Senator Sanders likes to Tweet that the United States is the richest country in the world and thus can afford to provide extensive social programs emulating Scandinavian countries.
Senator Warren Tweets that corporations and billionaires do not pay their fair share and thus deprive us of the expanded social programs we deserve.
I’ll leave you to decide if these individuals are sincere with their rhetoric or playing divisive politics. Or, are they simply ignorant of the facts… not likely IMO.
The really sad thing is that many Americans believe their promises including that only others will foot the bill and that average Americans can escape higher taxes.
One thing is very clear, they are unfairly misleading Americans. Scandinavian citizens knowingly trade discretionary income for social benefits. They pay much higher income taxes, higher payroll taxes and consumption taxes in the form of value added taxes (VAT).
The United States is one of the lowest taxed developed countries in the world.
If Americans were aware of the accurate story of taxes and social benefits, would they make the choice to trade more of their income for government benefits? That’s the question we should ask the good senators and all other progressives.
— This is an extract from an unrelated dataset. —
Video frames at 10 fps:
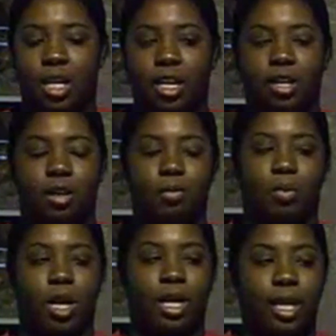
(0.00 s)
it, and what
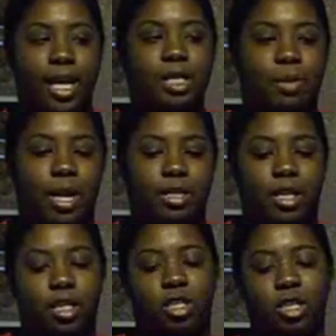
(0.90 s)
I liked about it is that it took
Scandinavian countries are well-known for their broad social safety net and their public funding of services such as universal health care, higher education, parental leave, and child and elderly care. High levels of public spending naturally require high levels of taxation. In 2019, Denmark’s tax-to-GDP ratio was at 46.3 percent, Norway’s at 39.9 percent, and Sweden’s at 42.8 percent. This compares to a ratio of 24.5 percent in the United States.
So how do Scandinavian countries raise their tax revenues? A first breakdown shows that consumption taxes and social security contributions—both taxes with a very broad base—raise much of the additional revenue needed to fund their large-scale public programs.